__Your assignment__:
Repeat every line that appears below, with nothing altered.
++++ Supplied material
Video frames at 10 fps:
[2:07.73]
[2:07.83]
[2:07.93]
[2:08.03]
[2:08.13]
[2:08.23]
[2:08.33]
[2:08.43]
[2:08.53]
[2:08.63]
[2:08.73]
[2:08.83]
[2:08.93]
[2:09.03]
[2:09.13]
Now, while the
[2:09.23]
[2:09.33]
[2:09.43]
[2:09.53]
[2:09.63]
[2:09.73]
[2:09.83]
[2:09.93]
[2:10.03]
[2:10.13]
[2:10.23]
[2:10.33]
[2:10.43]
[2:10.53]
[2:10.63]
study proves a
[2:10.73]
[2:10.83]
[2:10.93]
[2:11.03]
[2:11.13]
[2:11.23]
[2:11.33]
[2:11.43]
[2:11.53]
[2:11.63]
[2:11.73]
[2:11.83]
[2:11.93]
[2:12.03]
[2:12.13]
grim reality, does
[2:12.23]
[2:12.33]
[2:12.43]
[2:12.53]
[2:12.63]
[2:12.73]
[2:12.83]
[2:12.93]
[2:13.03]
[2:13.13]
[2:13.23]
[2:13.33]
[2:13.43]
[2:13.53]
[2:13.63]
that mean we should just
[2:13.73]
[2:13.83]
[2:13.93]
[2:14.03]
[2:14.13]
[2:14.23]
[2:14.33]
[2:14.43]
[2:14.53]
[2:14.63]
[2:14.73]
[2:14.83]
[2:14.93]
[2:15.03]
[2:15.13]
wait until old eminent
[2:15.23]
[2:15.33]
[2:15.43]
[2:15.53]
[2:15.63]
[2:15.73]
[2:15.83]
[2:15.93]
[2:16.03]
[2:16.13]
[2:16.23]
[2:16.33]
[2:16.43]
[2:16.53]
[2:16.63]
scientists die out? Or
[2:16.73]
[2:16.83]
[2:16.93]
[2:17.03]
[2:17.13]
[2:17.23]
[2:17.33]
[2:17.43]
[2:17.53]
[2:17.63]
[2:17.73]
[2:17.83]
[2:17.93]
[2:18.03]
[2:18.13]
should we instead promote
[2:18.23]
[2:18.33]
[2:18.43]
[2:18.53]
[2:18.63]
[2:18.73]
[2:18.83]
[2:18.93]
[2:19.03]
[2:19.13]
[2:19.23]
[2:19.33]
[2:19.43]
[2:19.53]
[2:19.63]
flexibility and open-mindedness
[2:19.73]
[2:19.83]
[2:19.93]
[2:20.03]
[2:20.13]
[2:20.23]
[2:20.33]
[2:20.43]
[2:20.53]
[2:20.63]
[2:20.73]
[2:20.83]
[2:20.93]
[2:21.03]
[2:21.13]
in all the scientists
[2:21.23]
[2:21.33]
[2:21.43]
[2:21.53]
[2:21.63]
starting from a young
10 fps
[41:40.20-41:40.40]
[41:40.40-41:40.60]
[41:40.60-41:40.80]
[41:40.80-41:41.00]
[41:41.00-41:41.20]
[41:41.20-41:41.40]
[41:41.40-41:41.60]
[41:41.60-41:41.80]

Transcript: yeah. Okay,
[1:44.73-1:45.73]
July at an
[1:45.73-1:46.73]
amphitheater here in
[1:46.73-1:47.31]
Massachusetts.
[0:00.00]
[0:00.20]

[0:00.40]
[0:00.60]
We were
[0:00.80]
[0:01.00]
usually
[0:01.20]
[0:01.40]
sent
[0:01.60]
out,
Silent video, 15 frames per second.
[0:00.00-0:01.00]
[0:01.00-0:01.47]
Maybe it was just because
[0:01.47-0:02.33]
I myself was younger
++++++++
__Result below__:
Video frames at 10 fps:
[2:07.73]
[2:07.83]
[2:07.93]
[2:08.03]
[2:08.13]
[2:08.23]
[2:08.33]
[2:08.43]
[2:08.53]
[2:08.63]
[2:08.73]
[2:08.83]
[2:08.93]
[2:09.03]
[2:09.13]
Now, while the
[2:09.23]
[2:09.33]
[2:09.43]
[2:09.53]
[2:09.63]
[2:09.73]
[2:09.83]
[2:09.93]
[2:10.03]
[2:10.13]
[2:10.23]
[2:10.33]
[2:10.43]
[2:10.53]
[2:10.63]
study proves a
[2:10.73]
[2:10.83]
[2:10.93]
[2:11.03]
[2:11.13]
[2:11.23]
[2:11.33]
[2:11.43]
[2:11.53]
[2:11.63]
[2:11.73]
[2:11.83]
[2:11.93]
[2:12.03]
[2:12.13]
grim reality, does
[2:12.23]
[2:12.33]
[2:12.43]
[2:12.53]
[2:12.63]
[2:12.73]
[2:12.83]
[2:12.93]
[2:13.03]
[2:13.13]
[2:13.23]
[2:13.33]
[2:13.43]
[2:13.53]
[2:13.63]
that mean we should just
[2:13.73]
[2:13.83]
[2:13.93]
[2:14.03]
[2:14.13]
[2:14.23]
[2:14.33]
[2:14.43]
[2:14.53]
[2:14.63]
[2:14.73]
[2:14.83]
[2:14.93]
[2:15.03]
[2:15.13]
wait until old eminent
[2:15.23]
[2:15.33]
[2:15.43]
[2:15.53]
[2:15.63]
[2:15.73]
[2:15.83]
[2:15.93]
[2:16.03]
[2:16.13]
[2:16.23]
[2:16.33]
[2:16.43]
[2:16.53]
[2:16.63]
scientists die out? Or
[2:16.73]
[2:16.83]
[2:16.93]
[2:17.03]
[2:17.13]
[2:17.23]
[2:17.33]
[2:17.43]
[2:17.53]
[2:17.63]
[2:17.73]
[2:17.83]
[2:17.93]
[2:18.03]
[2:18.13]
should we instead promote
[2:18.23]
[2:18.33]
[2:18.43]
[2:18.53]
[2:18.63]
[2:18.73]
[2:18.83]
[2:18.93]
[2:19.03]
[2:19.13]
[2:19.23]
[2:19.33]
[2:19.43]
[2:19.53]
[2:19.63]
flexibility and open-mindedness
[2:19.73]
[2:19.83]
[2:19.93]
[2:20.03]
[2:20.13]
[2:20.23]
[2:20.33]
[2:20.43]
[2:20.53]
[2:20.63]
[2:20.73]
[2:20.83]
[2:20.93]
[2:21.03]
[2:21.13]
in all the scientists
[2:21.23]
[2:21.33]
[2:21.43]
[2:21.53]
[2:21.63]
starting from a young
10 fps
[41:40.20-41:40.40]
[41:40.40-41:40.60]
[41:40.60-41:40.80]
[41:40.80-41:41.00]
[41:41.00-41:41.20]
[41:41.20-41:41.40]
[41:41.40-41:41.60]
[41:41.60-41:41.80]

Transcript: yeah. Okay,
[1:44.73-1:45.73]
July at an
[1:45.73-1:46.73]
amphitheater here in
[1:46.73-1:47.31]
Massachusetts.
[0:00.00]
[0:00.20]

[0:00.40]
[0:00.60]
We were
[0:00.80]
[0:01.00]
usually
[0:01.20]
[0:01.40]
sent
[0:01.60]
out,
Silent video, 15 frames per second.
[0:00.00-0:01.00]
[0:01.00-0:01.47]
Maybe it was just because
[0:01.47-0:02.33]
I myself was younger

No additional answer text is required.